Spice, $13.95, ISBN 978-0-373-60518-7
Historical Erotica, 2007
Sarah McCarty has a pretty successful time turning up the heat and steaming up windows with her Ellora’s Cave offerings and Caine’s Reckoning is just the first of this author’s dead tree offerings. This one is a historical Western romance, only with the sensuality level ramped high so that everyone can have a good time.
When the story begins, our hero Caine Allen and his fellow Texas Ranger buddies Tracker and Sam are hot on the trail of some outlaws who have kidnapped some women. They soon tracked down these outlaws just outside Los Santos, with those morons having stopped to get busy with those women. Believe me, you aren’t the only one thinking that these outlaws must be touched by the sun or something if they think they have time to rape some women while a bunch of hot-shot gun-totting men with sneers and artistically groomed stubble are hot on their tails. Caine thinks so too. At any rate, Caine can’t help but to pay attention to one particular woman who led the outlaws through a merry tussle with her spirited attempts to kick and bite, although he can’t make up his mind whether she has a death wish or she is just… very brave.
At any rate, our hero and his merry men make a short work out of mowing down the villains and now he’s stuck with the hellion, Desi. She is considered a pariah by the other women and she also tries to run away from Caine and his men. She’s desperate enough to offer sexual favors just so that Caine doesn’t bring her back to her disapproving guardian. Caine is moved to promise her his aid – he is, after all, a gentleman – but when he ends up marrying her to protect her, he realizes the true reasons why Desi doesn’t want to return to her guardian.

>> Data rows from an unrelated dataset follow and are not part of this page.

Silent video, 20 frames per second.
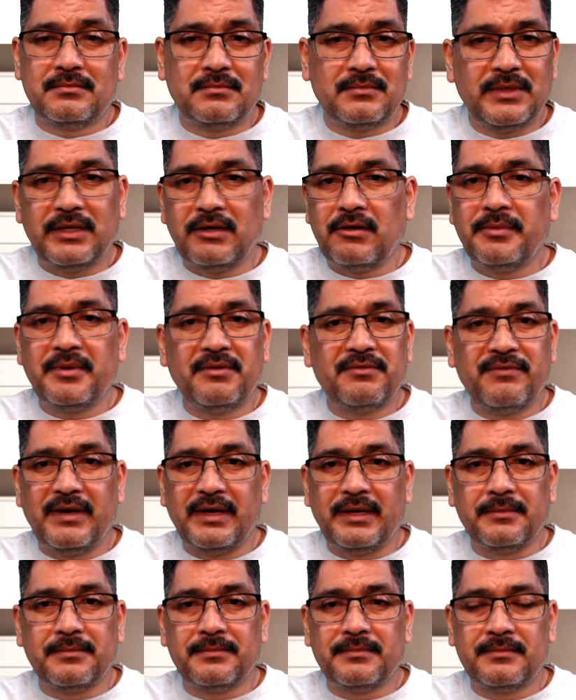It'll be
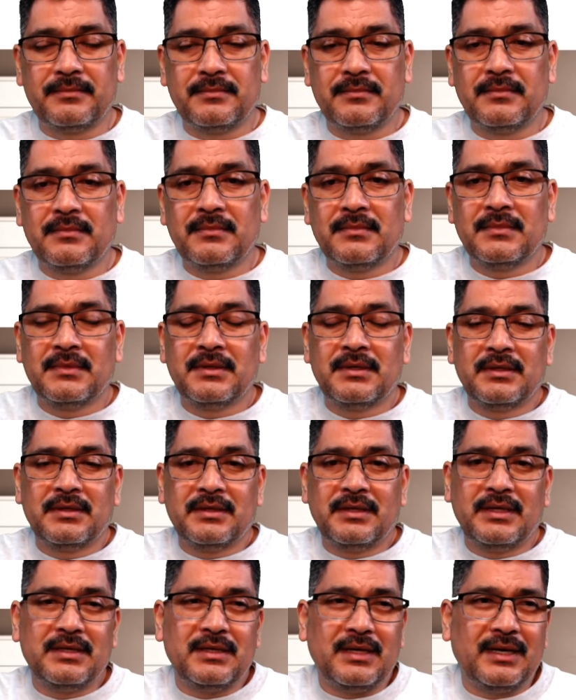fine.
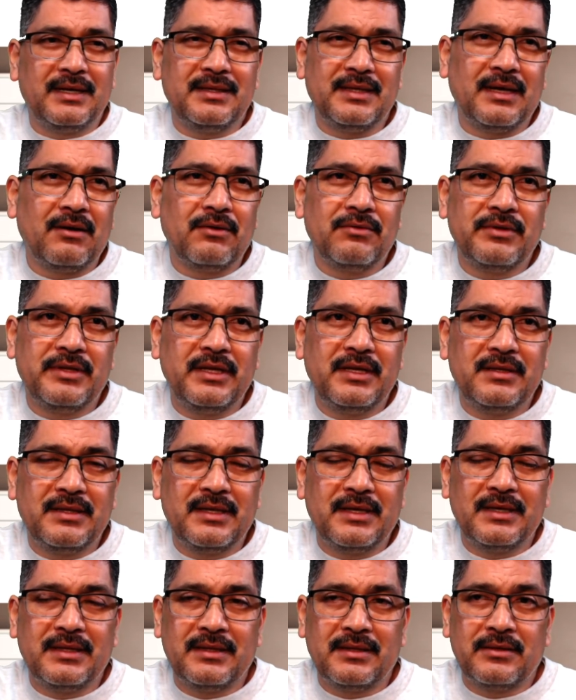I don't think
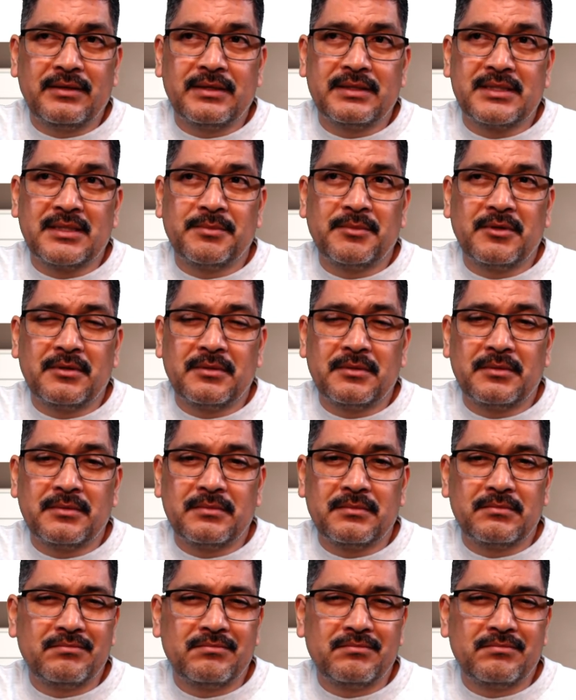that the customer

There isn’t any significant external conflict to this story as it’s all about Desi getting some sexual healing from Caine. Desi is like a Catherine Anderson heroine in that she isn’t just a victim of sexual abuse, the author puts her through rape after rape that I have to wonder whether Ms McCarty is overdoing things just to trigger my sympathy. Like my reaction to pretty much every exploitative romance that Catherine Anderson has ever written, I feel that a line has been crossed somewhere into plain bad taste territory where the heroine’s tormented past is concerned.
Still, if Desi is rather one-dimensional in that she’s a “victim” character whose tough exterior masks a million vulnerabilities, Caine is similarly one dimensional in that he has no discernible flaws at all here. He is, in fact, perfect. He respects women, he understands that whores are merely women who have run out of options in this harsh land, he is open-minded when it comes to Indians, he is very efficient in his job, and he is, of course, well-endowed and well-skilled to shag every woman’s blues away and send her to heaven and back ten times over. I can’t disagree with any woman who wants this guy to be her husband, but I can’t say that this fellow makes a particularly compelling hero. However, given that this story is all about the sexual healing of a victim of sexual abuse, a flat but perfect hero is no doubt what Desi needs.
However, as dull as I find this story, I have to confess that the love scenes are hot. Oh, stop snickering, people, and just admit that you’re going to head down to Borders right after reading this review to thumb through the pages of this book in order to read those love scenes for yourself. Ms McCarty also has a pretty good sense of awareness where her characters are concerned in that while she gives Desi some understandable self-esteem issues, she knows when to rein Desi in every time she is in danger of doing something really too stupid. I don’t have any problems with the characters, actually, apart from the fact that they and the story they are stuck in are pretty dull and one-note. Will I like this book if it’s shorter? Perhaps, although given how the last third or so of the book has plenty of love scenes to keep things going, I’m not exactly complaining. After all, I like the love scenes far more than the story or the characters.
If you like the usual fare from Catherine Anderson and you’d love to read a more steamy variation of the same “Help me, I’m a victim heroine and I need some sexy succor from a well-endowed hunk!” theme, I have this feeling that you’re going to like this one. As for me, sorry, but the only reason I’m giving this book a much higher score than I would usually give Catherine Anderson’s books is because – yes, you’ve guessed it – the love scenes kept me awake throughout the story.